Por Vanessa Fonseca
Publicado originalmente no Correio Braziliense
O debate sobre gênero é necessário e cada vez mais urgente no País. Acontecimentos como o estupro coletivo de uma adolescente no Rio de Janeiro mostram uma das faces mais violentas e chocantes do problema.
Mas as desigualdades entre mulheres e homens se apresentam de muitas formas em nosso cotidiano, muitas vezes invisíveis a alguns olhos e reforçadas por discursos que atribuem papéis específicos para ambos.
É fundamental inserir este debate no contexto de políticas públicas transversais, aproveitando espaços já consolidados de reflexões que contribuam para a quebra de padrões de comportamento que prejudicam tanto homens quanto mulheres.
Um dos mais potentes instrumentos públicos atuais para isso é o programa Bolsa Família – política de transferência de renda com inegáveis resultados positivos no combate às desigualdades sociais e que pode (e deve) ser utilizado para aprofundar o debate de gênero entre a população atendida.
O fato do benefício ser destinado majoritariamente às mulheres têm contribuído para levantar esta discussão. Hoje, elas são 93% dos beneficiários do programa, sendo que 68% das mulheres atendidas são negras.
A transferência de renda para as mãos das mulheres permite que tenham um maior controle dos recursos da família, o reconhecimento de sua autoridade no espaço doméstico e sua percepção como cidadãs, uma vez que – pelas condicionalidades do programa – precisam organizar documentos e ir atrás de seus direitos em um serviço público.
É preciso aproveitar estas condições e ir além no questionamento de normas e atribuição de comportamentos que produzem violências, hierarquias entre homens e mulheres e cerceiam a liberdade de todas as pessoas, entre outras consequências.
A partir desse desafio, o Instituto Promundo, apoiado pelo Fundo para a Igualdade de Gênero da ONU Mulheres, desenvolveu o projeto “Envolvendo homens e mulheres na promoção da equidade de gênero em programas de transferência condicionada de renda”.
Ao longo de três anos foram realizados debates e campanhas educativas com homens e mulheres de famílias beneficiárias do programa, no Rio de Janeiro e em Recife, para discutir caminhos para a promoção da equidade de gênero.
Enquanto antes das atividades 75% dos homens concordavam que cuidar dos filhos fazia parte de suas responsabilidades, ao final do projeto 100% dos homens participantes estavam de acordo com esta premissa. E se antes 35,5% afirmavam que cuidar da casa, das crianças e cozinhar para a família são as principais funções da mulher, ao final das atividades apenas 22% concordavam com esta afirmação.

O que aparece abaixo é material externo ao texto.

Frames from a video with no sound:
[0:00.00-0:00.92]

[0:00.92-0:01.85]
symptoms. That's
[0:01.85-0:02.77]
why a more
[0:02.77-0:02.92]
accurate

A fase atual do projeto é de formação de profissionais que trabalham diretamente com o público beneficiário do Bolsa Família. O objetivo é que a discussão de gênero seja inserida em suas rotinas e atividades e um Caderno de Ferramentas com orientações e sugestões de atividades foi produzido para este fim.
A equidade de gênero não pode ser uma utopia ou ficar no discurso. É preciso inserir esta discussão no contexto de políticas públicas e incentivar a igualdade de direitos no dia-a-dia.

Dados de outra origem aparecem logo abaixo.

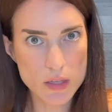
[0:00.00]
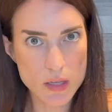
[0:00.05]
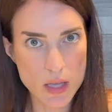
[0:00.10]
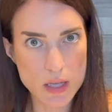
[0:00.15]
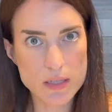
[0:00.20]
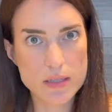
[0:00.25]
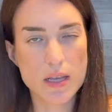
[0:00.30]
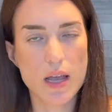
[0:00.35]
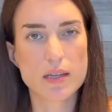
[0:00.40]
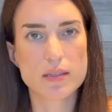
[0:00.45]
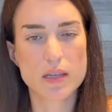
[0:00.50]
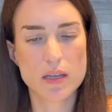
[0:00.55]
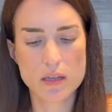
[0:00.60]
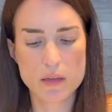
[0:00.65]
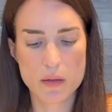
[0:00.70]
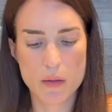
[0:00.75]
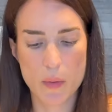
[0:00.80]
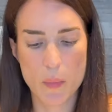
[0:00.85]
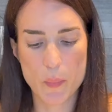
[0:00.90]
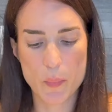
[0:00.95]
exciting
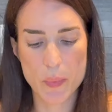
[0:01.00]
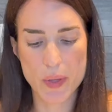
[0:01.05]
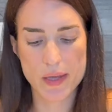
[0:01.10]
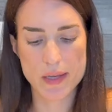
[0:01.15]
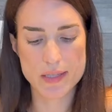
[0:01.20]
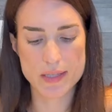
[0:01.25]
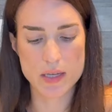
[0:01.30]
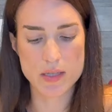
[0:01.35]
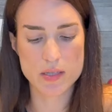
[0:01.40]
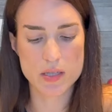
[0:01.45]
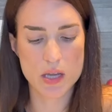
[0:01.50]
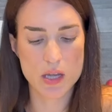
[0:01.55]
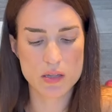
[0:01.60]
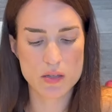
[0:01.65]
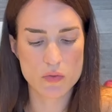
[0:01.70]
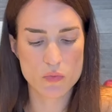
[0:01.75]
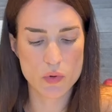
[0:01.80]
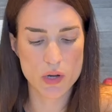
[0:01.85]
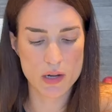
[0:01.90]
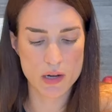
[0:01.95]
because I see
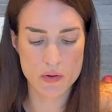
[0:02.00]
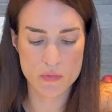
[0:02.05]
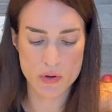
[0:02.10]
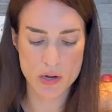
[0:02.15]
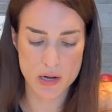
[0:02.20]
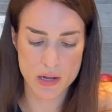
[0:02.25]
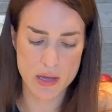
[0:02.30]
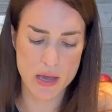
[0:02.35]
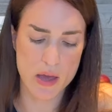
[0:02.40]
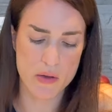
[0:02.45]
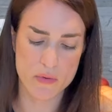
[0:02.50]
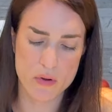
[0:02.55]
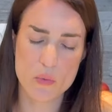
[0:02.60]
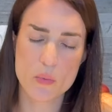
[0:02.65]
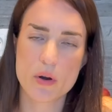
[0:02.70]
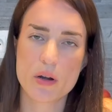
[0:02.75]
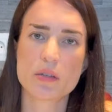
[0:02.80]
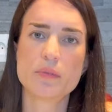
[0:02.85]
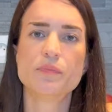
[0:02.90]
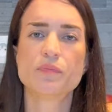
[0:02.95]
it really, really
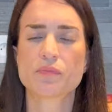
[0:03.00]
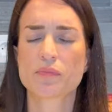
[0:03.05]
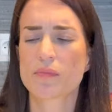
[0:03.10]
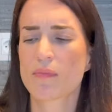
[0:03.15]
everywhere.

Mas nada disso será possível se os homens não forem incluídos neste desafio. Muitos estão abertos e atentos a esta nova realidade, até porque já não se encaixam nos massacrantes estereótipos de masculinidade impostos pela sociedade. É preciso agora aproveitar oportunidades e ocupar espaços existentes para disseminar esta prática mais do que necessária.